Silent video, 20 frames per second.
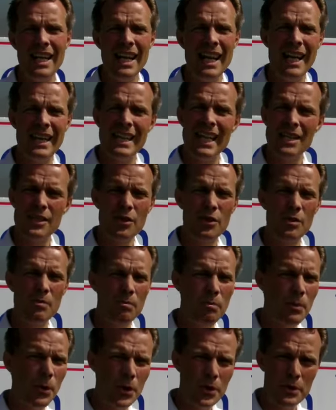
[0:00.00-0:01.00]
and that's going to
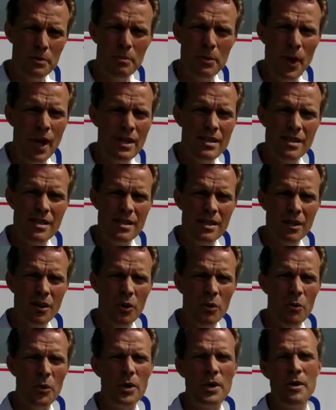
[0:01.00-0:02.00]
push prices
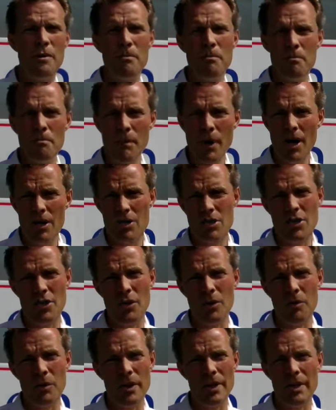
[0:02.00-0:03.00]
lower, much
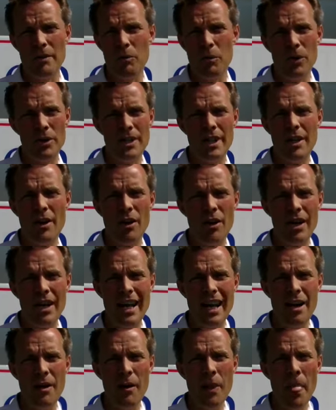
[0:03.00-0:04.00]
lower than what they are
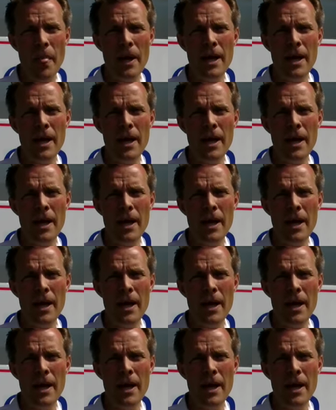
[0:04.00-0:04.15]
now.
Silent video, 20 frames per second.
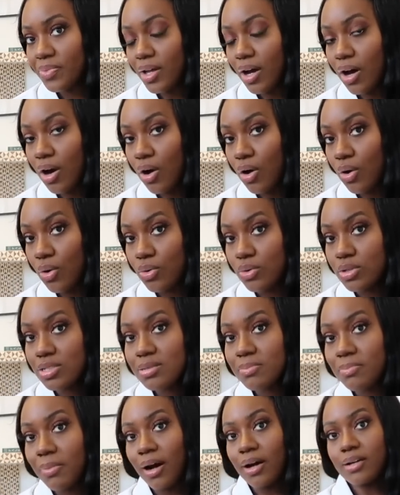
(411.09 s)
are
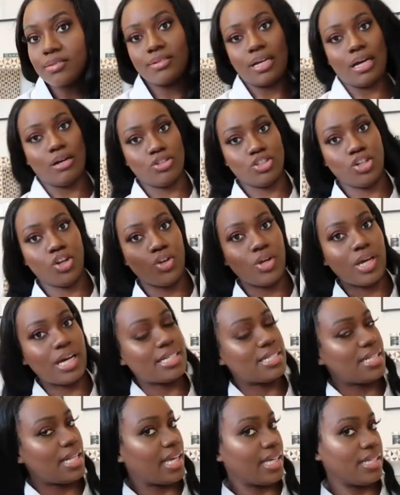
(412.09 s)
old, but I'll show you
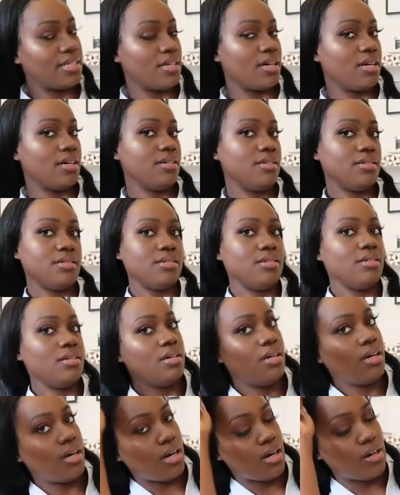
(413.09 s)
guys later
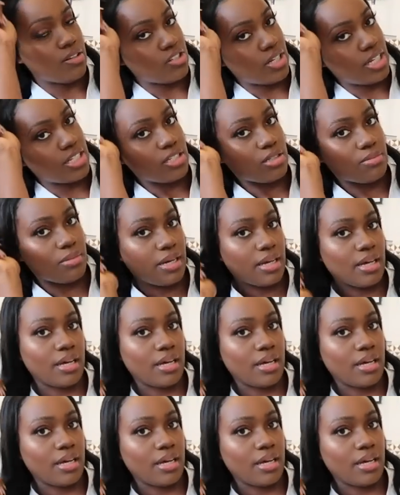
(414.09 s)
after I do my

=======

WORK ITEM: Starting with the line that holds "[0:02.00-0:03.00]", return each line exactly through the final line of the entries above; pictures are not part of the output.

ANSWER AREA:
[0:02.00-0:03.00]
lower, much
[0:03.00-0:04.00]
lower than what they are
[0:04.00-0:04.15]
now.
Silent video, 20 frames per second.
(411.09 s)
are
(412.09 s)
old, but I'll show you
(413.09 s)
guys later
(414.09 s)
after I do my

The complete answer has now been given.